While everyone has the right to their own comfort levels, “It’s ok for me but not for thee” isn’t something I’m cool with unless everyone’s on board. It’s not unreasonable for you to ask for the same consideration from your partner that you gave when she asked you to stop talking to your friend. The fact that she has a previous romantic relationship with him doesn’t change the math in any significant way. Feels are as likely to crop up with a stranger as with an ex.
And the fact that she’s buried in her phone makes it sound like her talking to this guy is taking time away from the two of you – which is a great way to damage the relationship beyond repair.

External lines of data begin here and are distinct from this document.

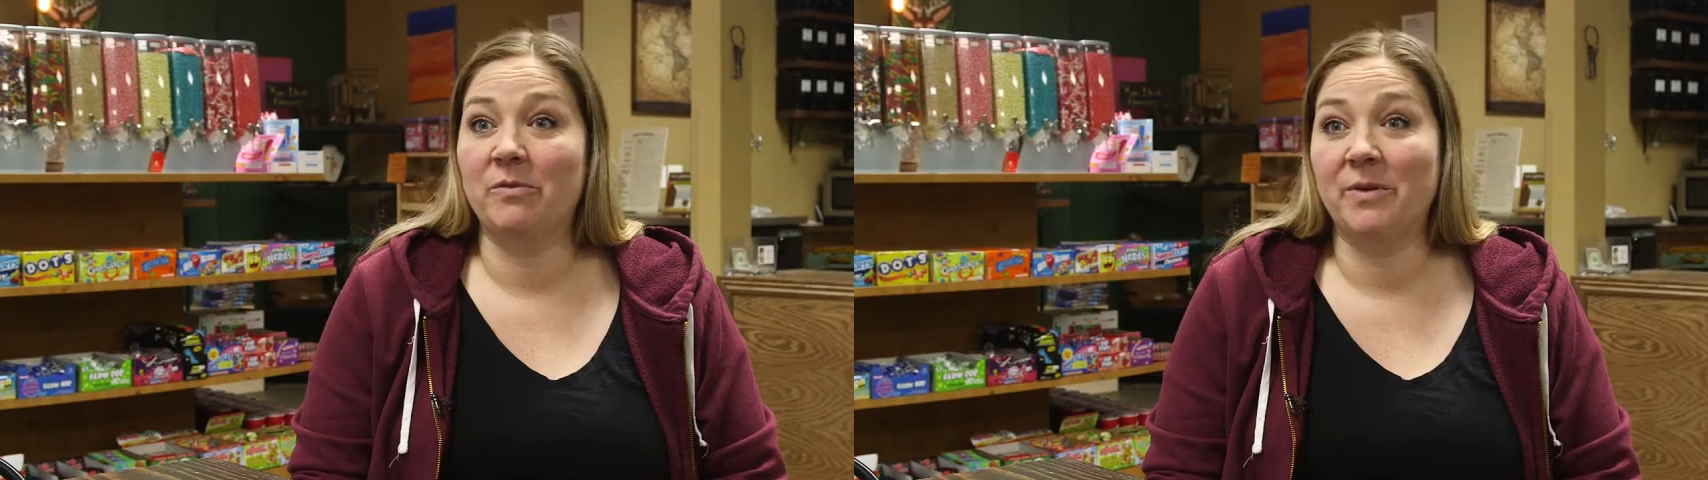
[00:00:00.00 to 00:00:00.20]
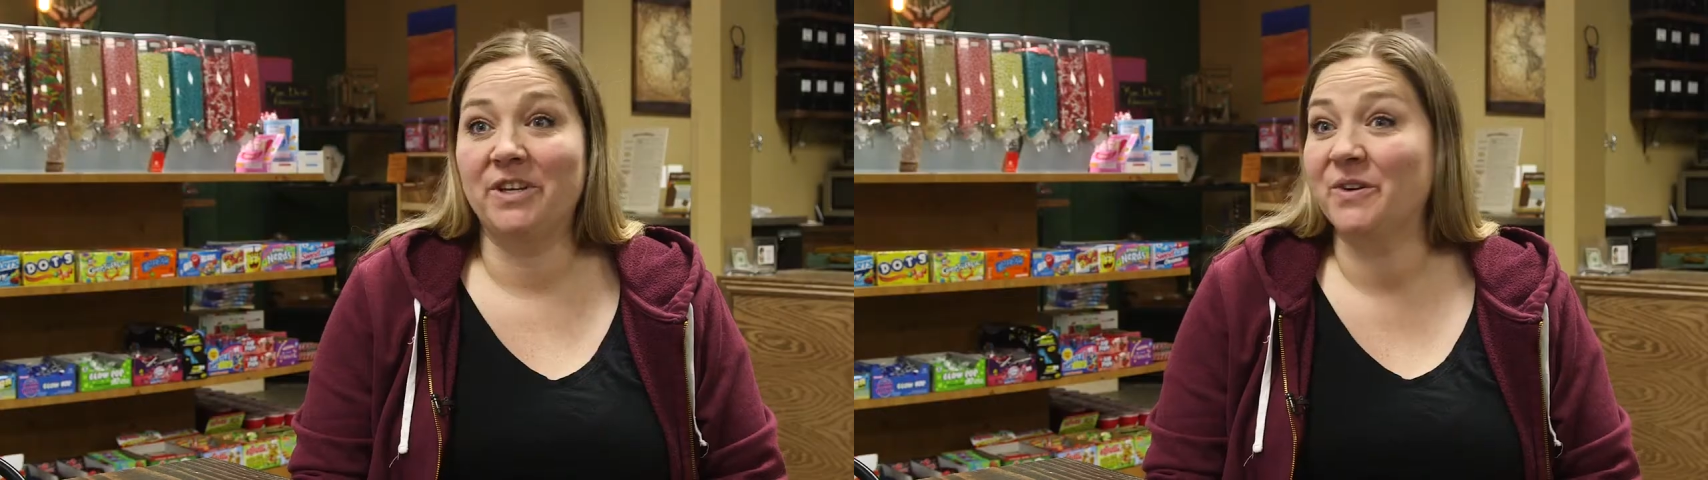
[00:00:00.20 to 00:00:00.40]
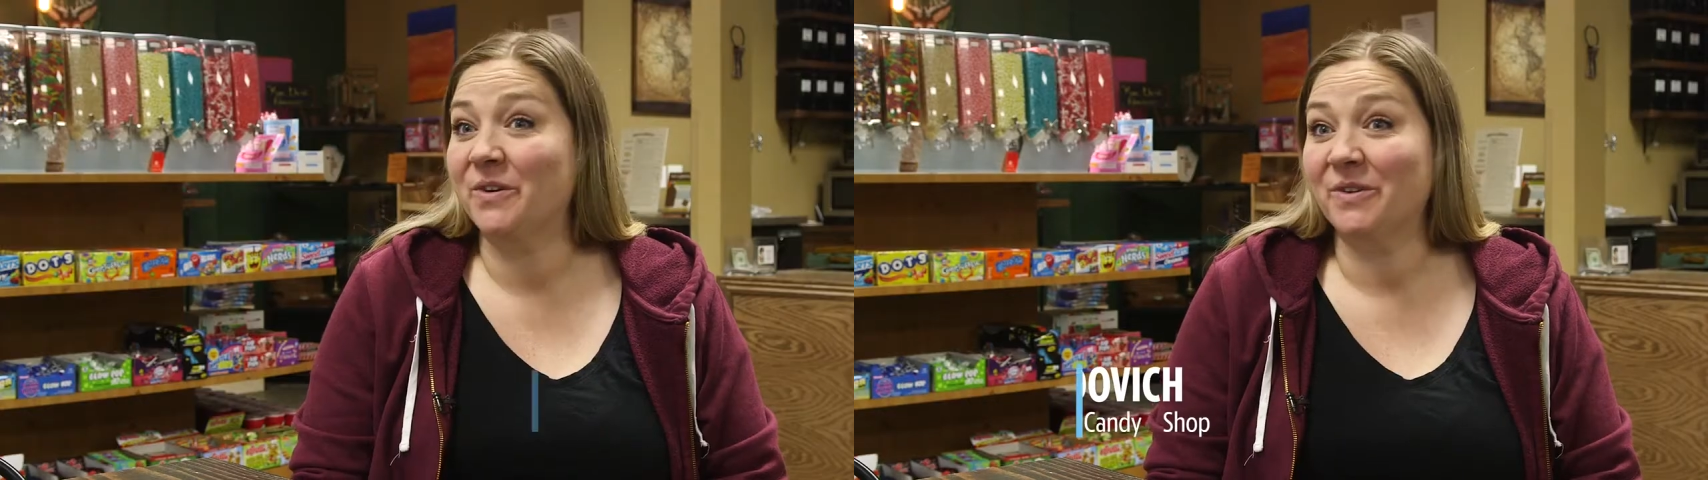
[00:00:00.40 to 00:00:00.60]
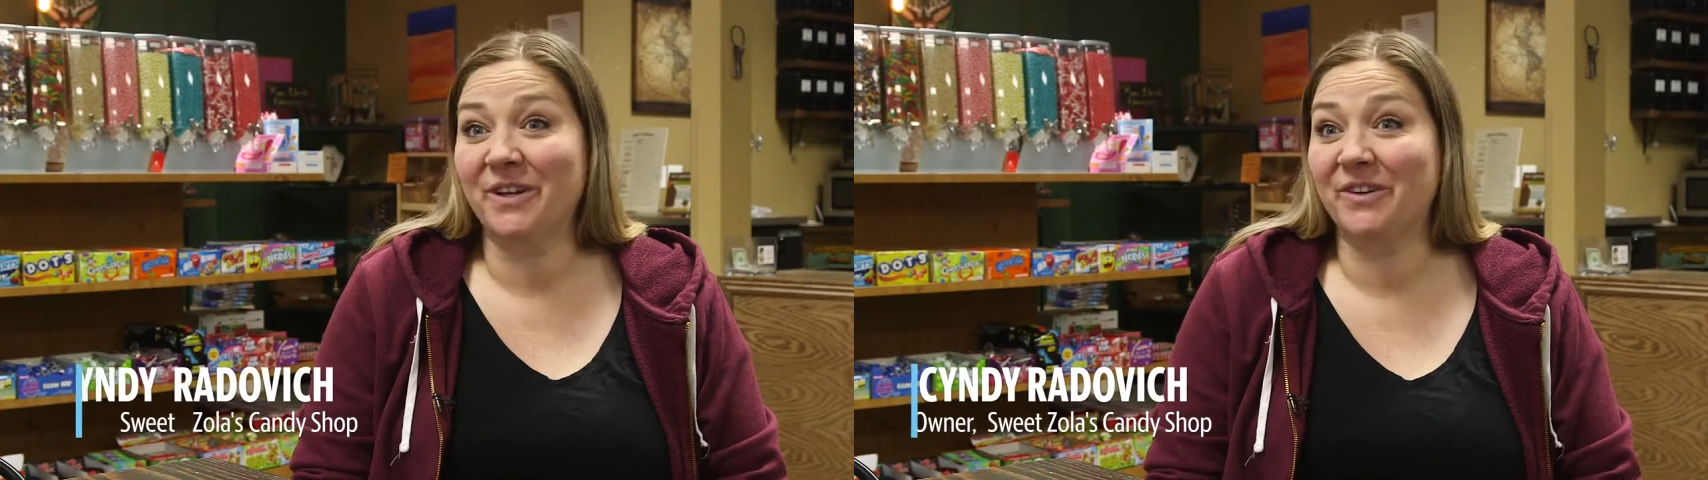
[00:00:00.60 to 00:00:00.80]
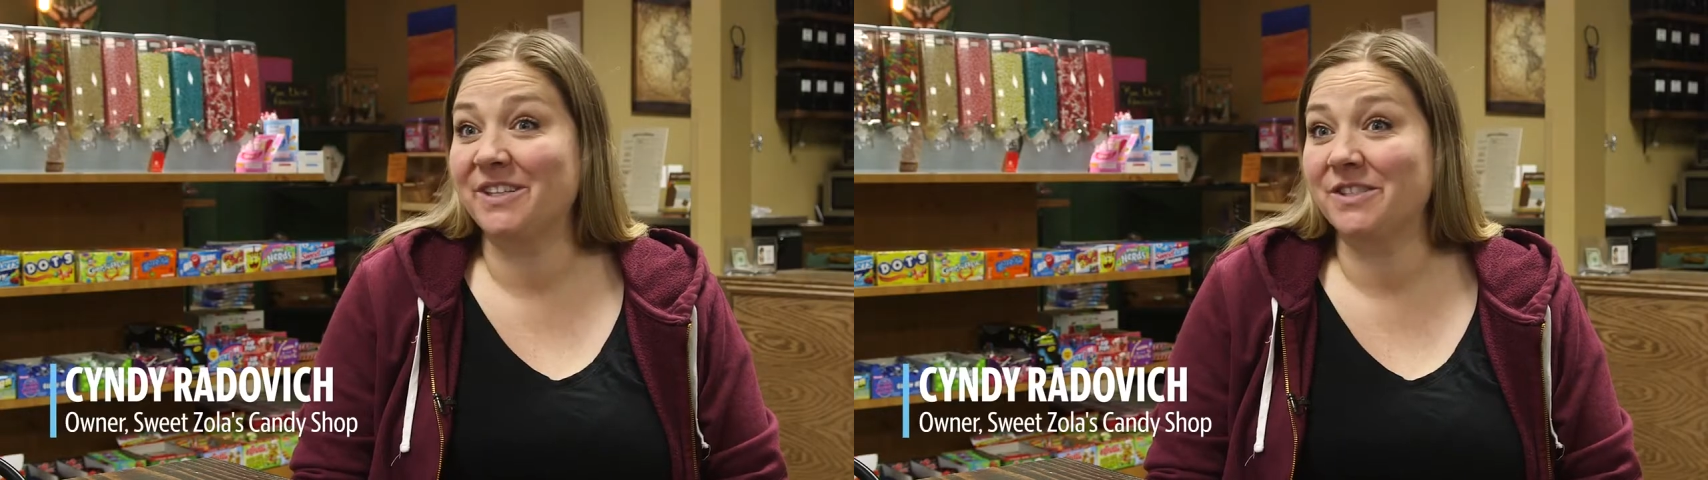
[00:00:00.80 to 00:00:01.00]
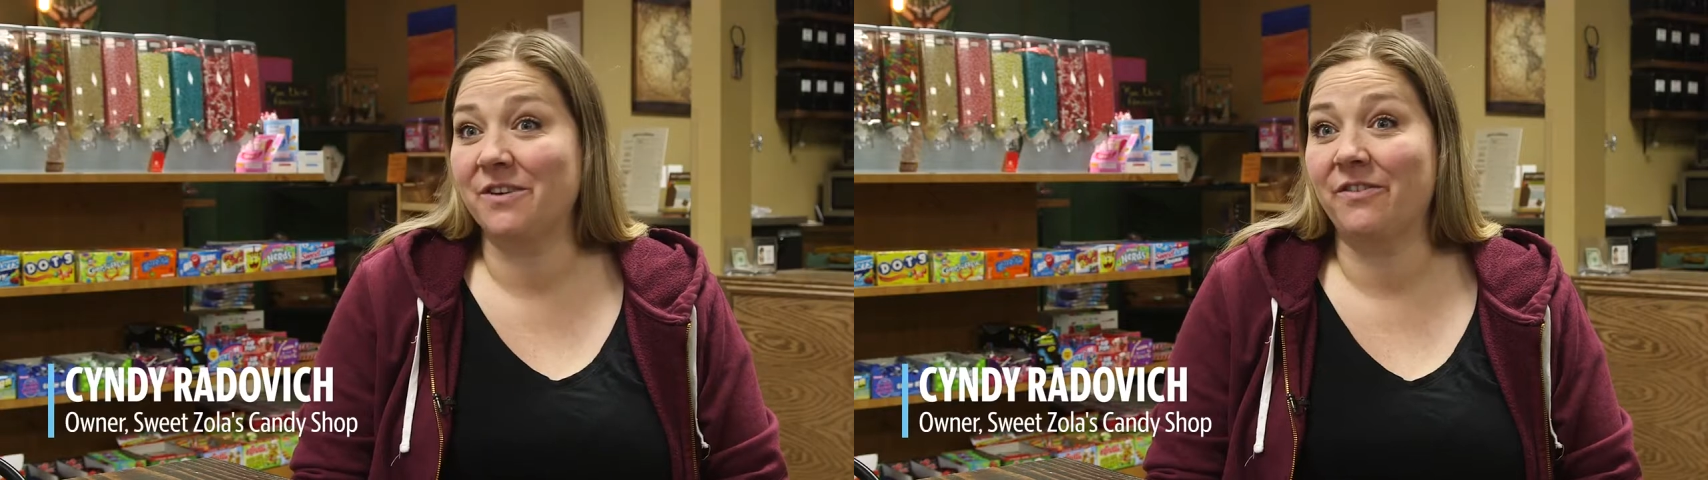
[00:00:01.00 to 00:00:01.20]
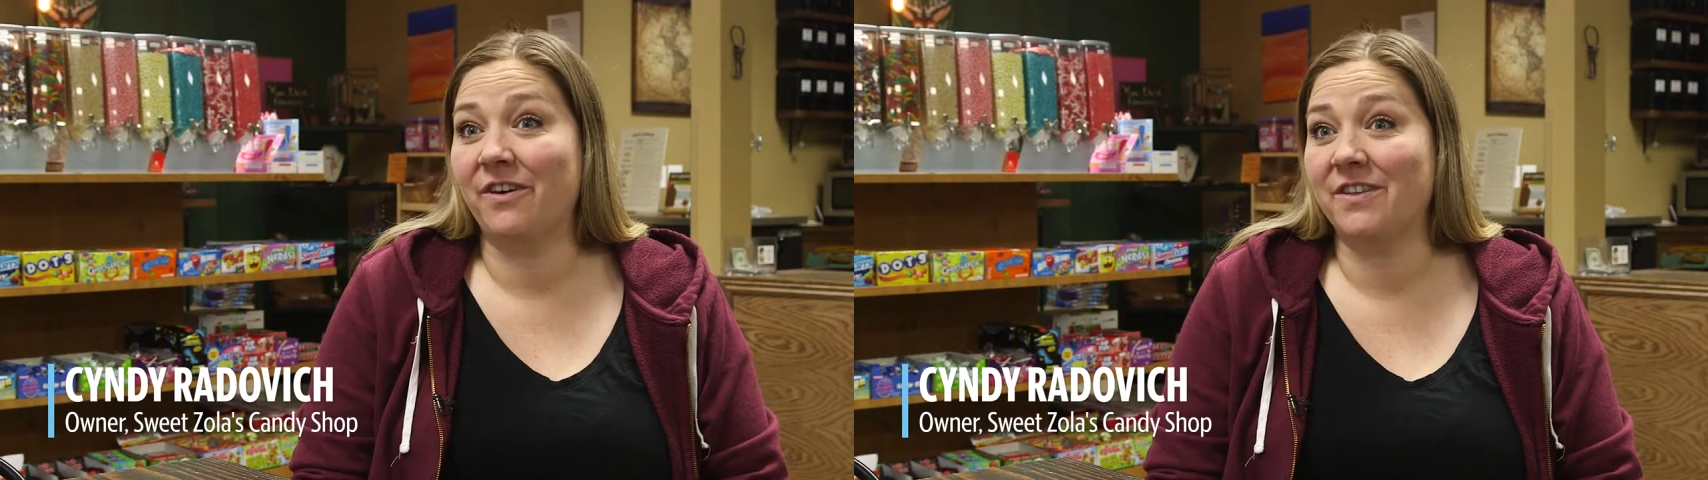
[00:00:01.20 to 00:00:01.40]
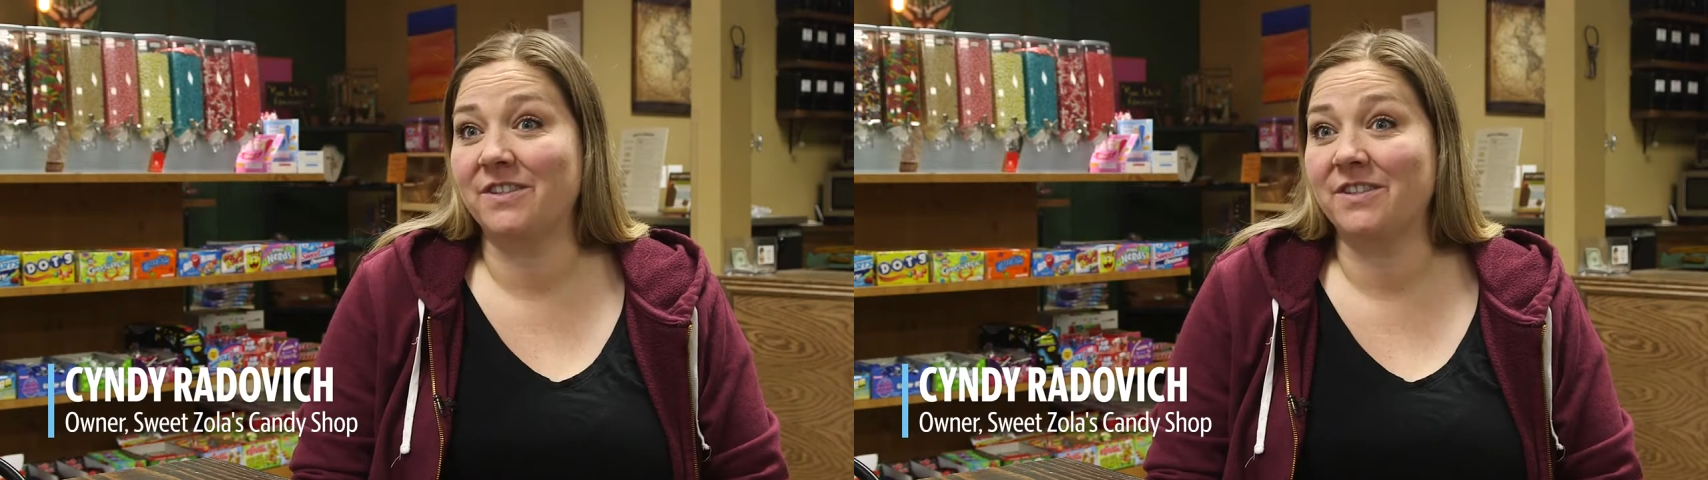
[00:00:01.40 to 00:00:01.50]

We've been doing really great so far.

You’ve burned some trust by going through her phone, FLTW, especially since there wasn’t anything to justify your suspicion. That’s going to affect how she sees the situation. But at the same time, the fact that she’s not looking for someone else’s D doesn’t mean that it’s cool for her to be spending that much time and attention on someone else. The lack of a looming or impending affair doesn’t mean that it’s cool to ignore you or your needs.
So here’s what I’d suggest you do, FLTW: you need to stop being letting her irritation squash your feelings – especially if she’s been unwilling to acknowledge them. You need to sit down with her and have that awkward conversation, where you explain exactly why this situation makes you feel jealous. Be ready with some suggestions about what sort of solutions would work for you and how this would make things better. And then give her space to respond.
But here’s the thing: how she responds is going to tell you a lot about the state of your relationship. If her only response is to get angry and to call you immature, without ever acknowledging her end of things? That’s not good. That’s an indication that she either doesn’t see the problem or isn’t willing to do anything about it.
And if that’s the case… well, you’ve got some serious questions to ask yourself about how long you’re willing to put up with that behavior.